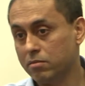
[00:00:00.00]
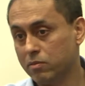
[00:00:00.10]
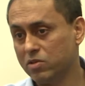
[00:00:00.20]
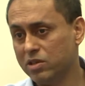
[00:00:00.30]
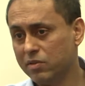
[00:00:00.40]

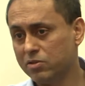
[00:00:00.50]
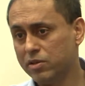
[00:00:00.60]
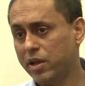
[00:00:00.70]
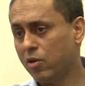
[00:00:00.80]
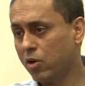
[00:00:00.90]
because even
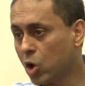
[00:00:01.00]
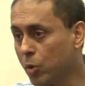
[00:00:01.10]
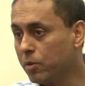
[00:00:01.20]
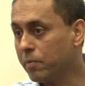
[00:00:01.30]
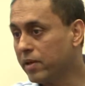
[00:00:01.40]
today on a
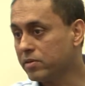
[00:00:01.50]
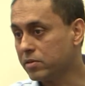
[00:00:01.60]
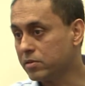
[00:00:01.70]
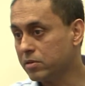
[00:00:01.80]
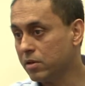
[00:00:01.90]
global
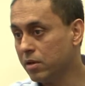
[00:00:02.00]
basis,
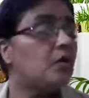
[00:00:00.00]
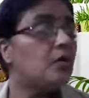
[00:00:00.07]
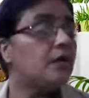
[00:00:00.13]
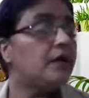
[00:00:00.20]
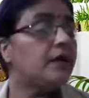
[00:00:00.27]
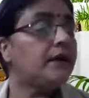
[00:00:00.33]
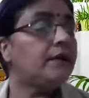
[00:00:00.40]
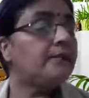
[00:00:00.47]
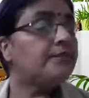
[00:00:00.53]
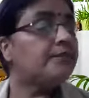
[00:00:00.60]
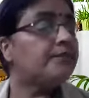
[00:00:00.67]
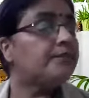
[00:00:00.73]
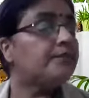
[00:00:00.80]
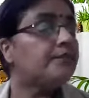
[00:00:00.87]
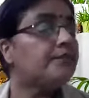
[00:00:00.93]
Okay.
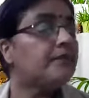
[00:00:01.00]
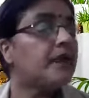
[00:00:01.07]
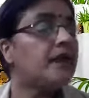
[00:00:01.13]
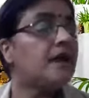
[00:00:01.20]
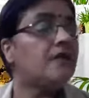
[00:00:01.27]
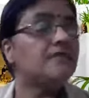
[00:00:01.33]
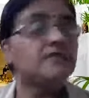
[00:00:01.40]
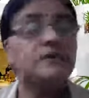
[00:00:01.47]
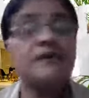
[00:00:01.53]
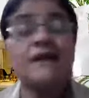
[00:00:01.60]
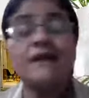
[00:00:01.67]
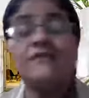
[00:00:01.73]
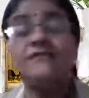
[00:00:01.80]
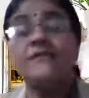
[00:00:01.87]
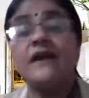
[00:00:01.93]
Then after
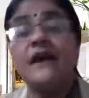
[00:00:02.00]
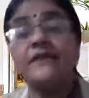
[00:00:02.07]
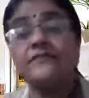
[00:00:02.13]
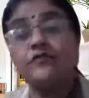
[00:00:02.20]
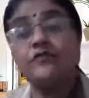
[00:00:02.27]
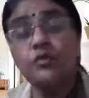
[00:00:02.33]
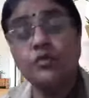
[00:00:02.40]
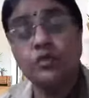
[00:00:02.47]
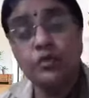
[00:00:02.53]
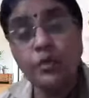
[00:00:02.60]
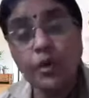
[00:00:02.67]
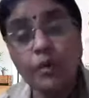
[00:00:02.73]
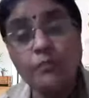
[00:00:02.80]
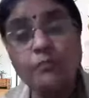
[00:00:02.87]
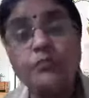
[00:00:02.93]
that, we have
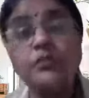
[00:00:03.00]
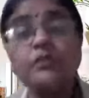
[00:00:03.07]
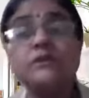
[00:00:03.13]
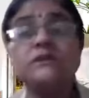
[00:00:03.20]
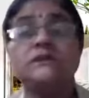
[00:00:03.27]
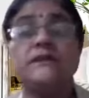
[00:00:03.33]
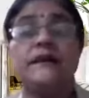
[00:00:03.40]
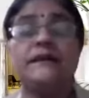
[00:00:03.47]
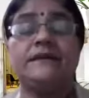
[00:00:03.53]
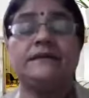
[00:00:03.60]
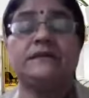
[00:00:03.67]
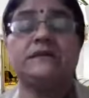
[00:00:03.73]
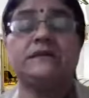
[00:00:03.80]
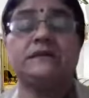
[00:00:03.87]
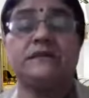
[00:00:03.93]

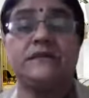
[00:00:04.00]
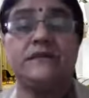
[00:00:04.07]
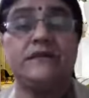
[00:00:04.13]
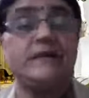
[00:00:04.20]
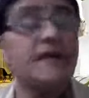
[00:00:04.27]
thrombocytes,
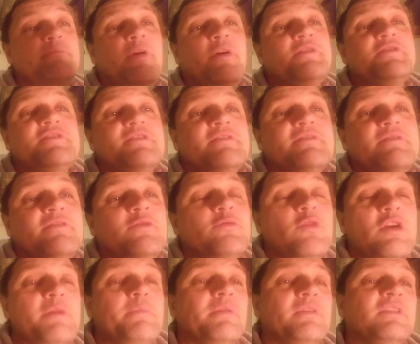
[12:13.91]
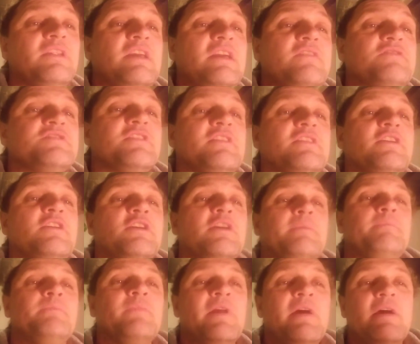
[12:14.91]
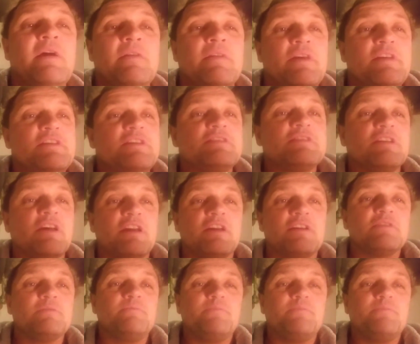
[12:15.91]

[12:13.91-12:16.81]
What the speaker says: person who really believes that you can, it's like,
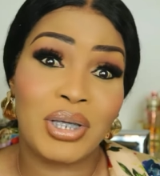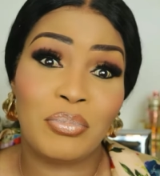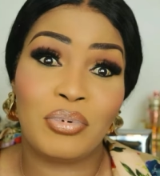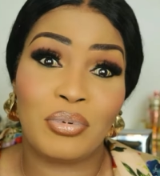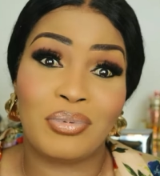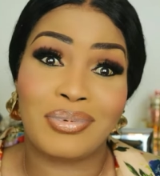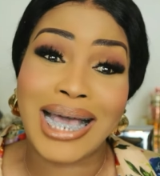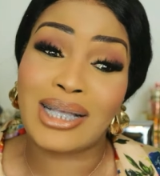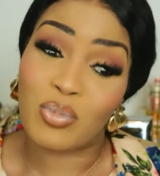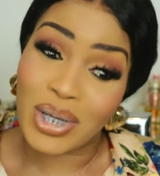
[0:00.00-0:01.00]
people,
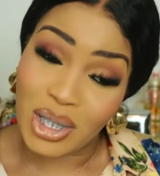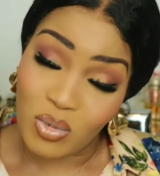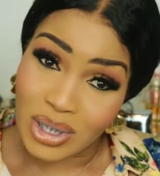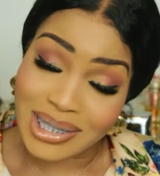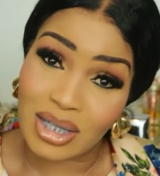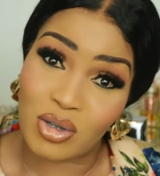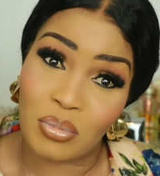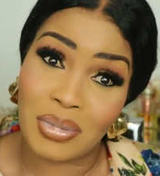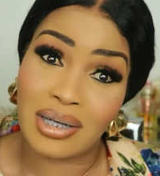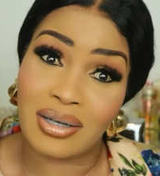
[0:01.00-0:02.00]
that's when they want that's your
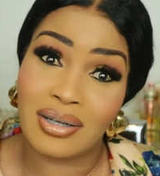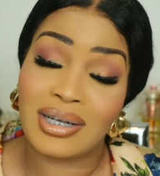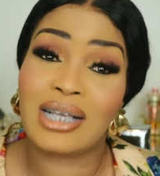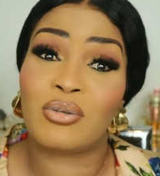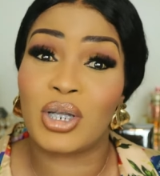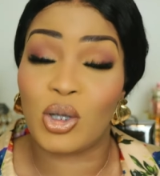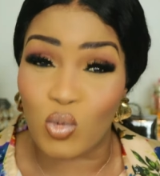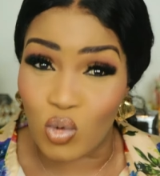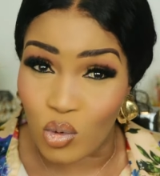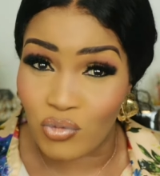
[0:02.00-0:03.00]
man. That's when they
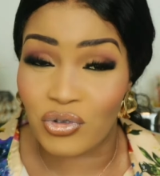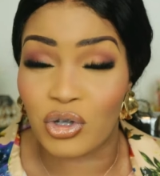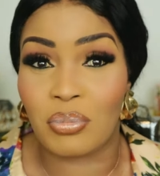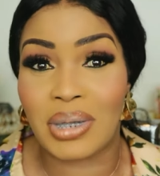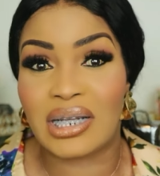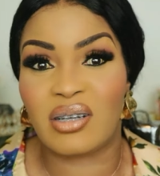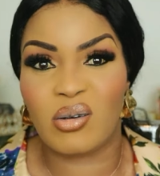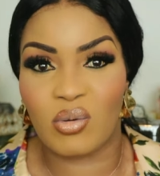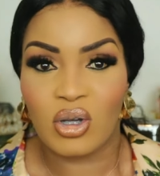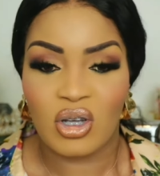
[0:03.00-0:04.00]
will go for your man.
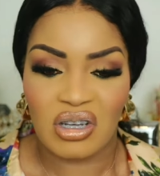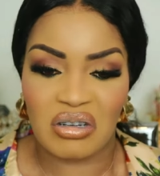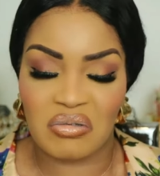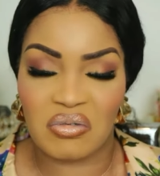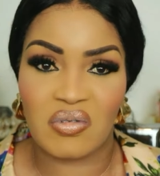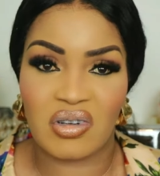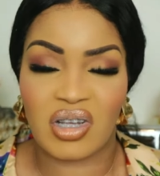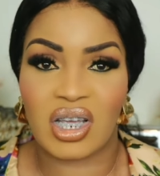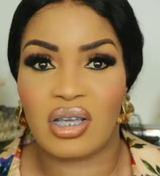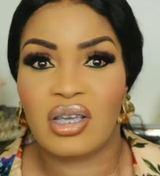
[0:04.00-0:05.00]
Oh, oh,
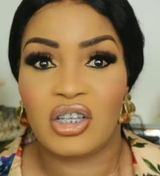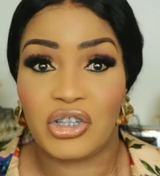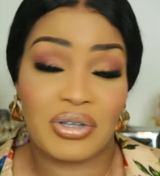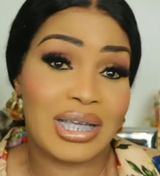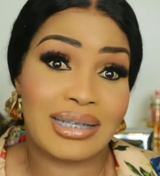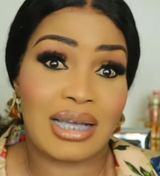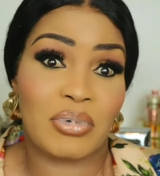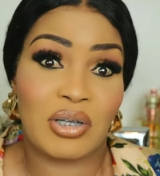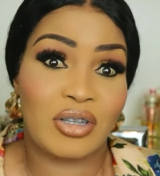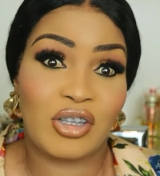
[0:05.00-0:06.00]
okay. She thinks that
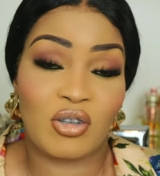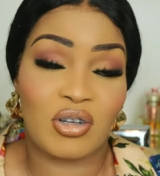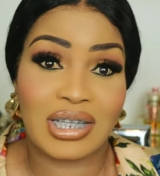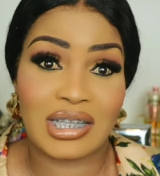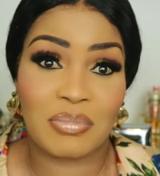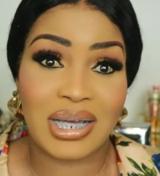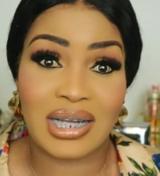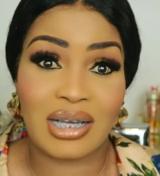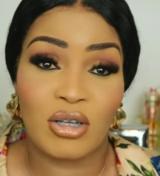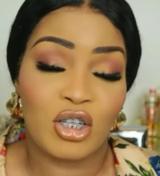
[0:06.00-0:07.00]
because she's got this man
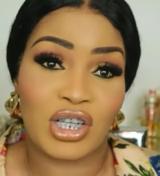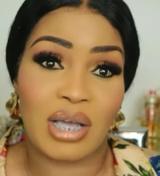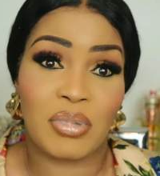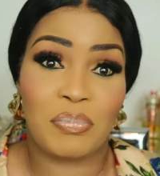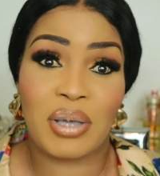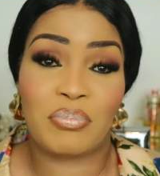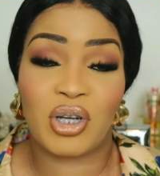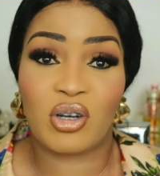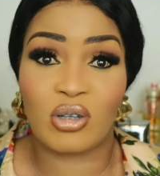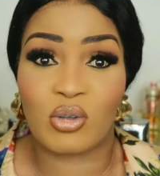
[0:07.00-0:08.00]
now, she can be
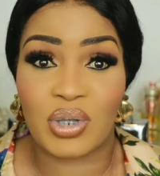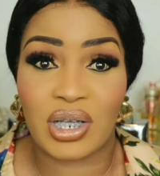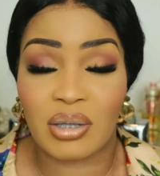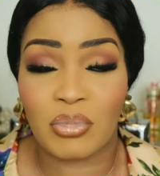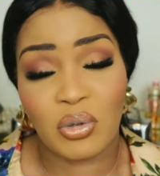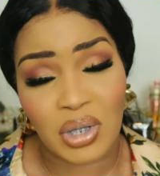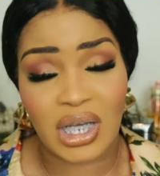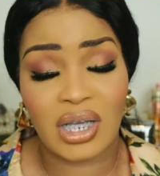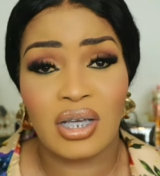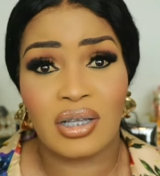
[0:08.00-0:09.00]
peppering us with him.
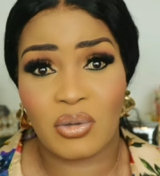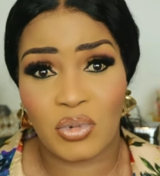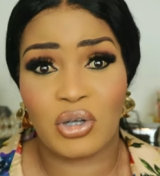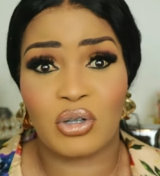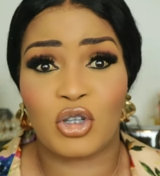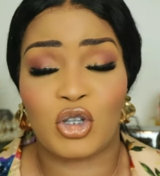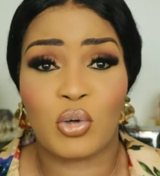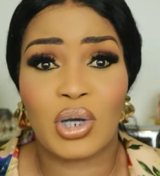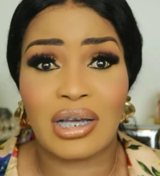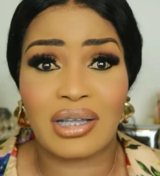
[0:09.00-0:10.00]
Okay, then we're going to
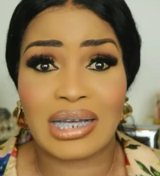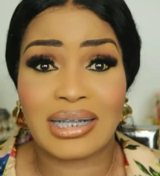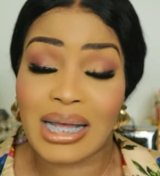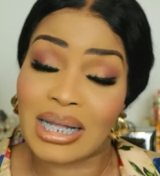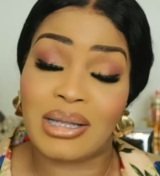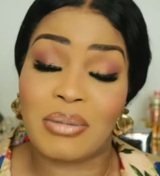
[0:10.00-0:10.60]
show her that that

===============

Instructions for the task: Without the pictures, give every line of the data again, exactly as written.

Expected answer:
[00:00:00.00]
[00:00:00.10]
[00:00:00.20]
[00:00:00.30]
[00:00:00.40]

[00:00:00.50]
[00:00:00.60]
[00:00:00.70]
[00:00:00.80]
[00:00:00.90]
because even
[00:00:01.00]
[00:00:01.10]
[00:00:01.20]
[00:00:01.30]
[00:00:01.40]
today on a
[00:00:01.50]
[00:00:01.60]
[00:00:01.70]
[00:00:01.80]
[00:00:01.90]
global
[00:00:02.00]
basis,
[00:00:00.00]
[00:00:00.07]
[00:00:00.13]
[00:00:00.20]
[00:00:00.27]
[00:00:00.33]
[00:00:00.40]
[00:00:00.47]
[00:00:00.53]
[00:00:00.60]
[00:00:00.67]
[00:00:00.73]
[00:00:00.80]
[00:00:00.87]
[00:00:00.93]
Okay.
[00:00:01.00]
[00:00:01.07]
[00:00:01.13]
[00:00:01.20]
[00:00:01.27]
[00:00:01.33]
[00:00:01.40]
[00:00:01.47]
[00:00:01.53]
[00:00:01.60]
[00:00:01.67]
[00:00:01.73]
[00:00:01.80]
[00:00:01.87]
[00:00:01.93]
Then after
[00:00:02.00]
[00:00:02.07]
[00:00:02.13]
[00:00:02.20]
[00:00:02.27]
[00:00:02.33]
[00:00:02.40]
[00:00:02.47]
[00:00:02.53]
[00:00:02.60]
[00:00:02.67]
[00:00:02.73]
[00:00:02.80]
[00:00:02.87]
[00:00:02.93]
that, we have
[00:00:03.00]
[00:00:03.07]
[00:00:03.13]
[00:00:03.20]
[00:00:03.27]
[00:00:03.33]
[00:00:03.40]
[00:00:03.47]
[00:00:03.53]
[00:00:03.60]
[00:00:03.67]
[00:00:03.73]
[00:00:03.80]
[00:00:03.87]
[00:00:03.93]

[00:00:04.00]
[00:00:04.07]
[00:00:04.13]
[00:00:04.20]
[00:00:04.27]
thrombocytes,
[12:13.91]
[12:14.91]
[12:15.91]

[12:13.91-12:16.81]
What the speaker says: person who really believes that you can, it's like,
[0:00.00-0:01.00]
people,
[0:01.00-0:02.00]
that's when they want that's your
[0:02.00-0:03.00]
man. That's when they
[0:03.00-0:04.00]
will go for your man.
[0:04.00-0:05.00]
Oh, oh,
[0:05.00-0:06.00]
okay. She thinks that
[0:06.00-0:07.00]
because she's got this man
[0:07.00-0:08.00]
now, she can be
[0:08.00-0:09.00]
peppering us with him.
[0:09.00-0:10.00]
Okay, then we're going to
[0:10.00-0:10.60]
show her that that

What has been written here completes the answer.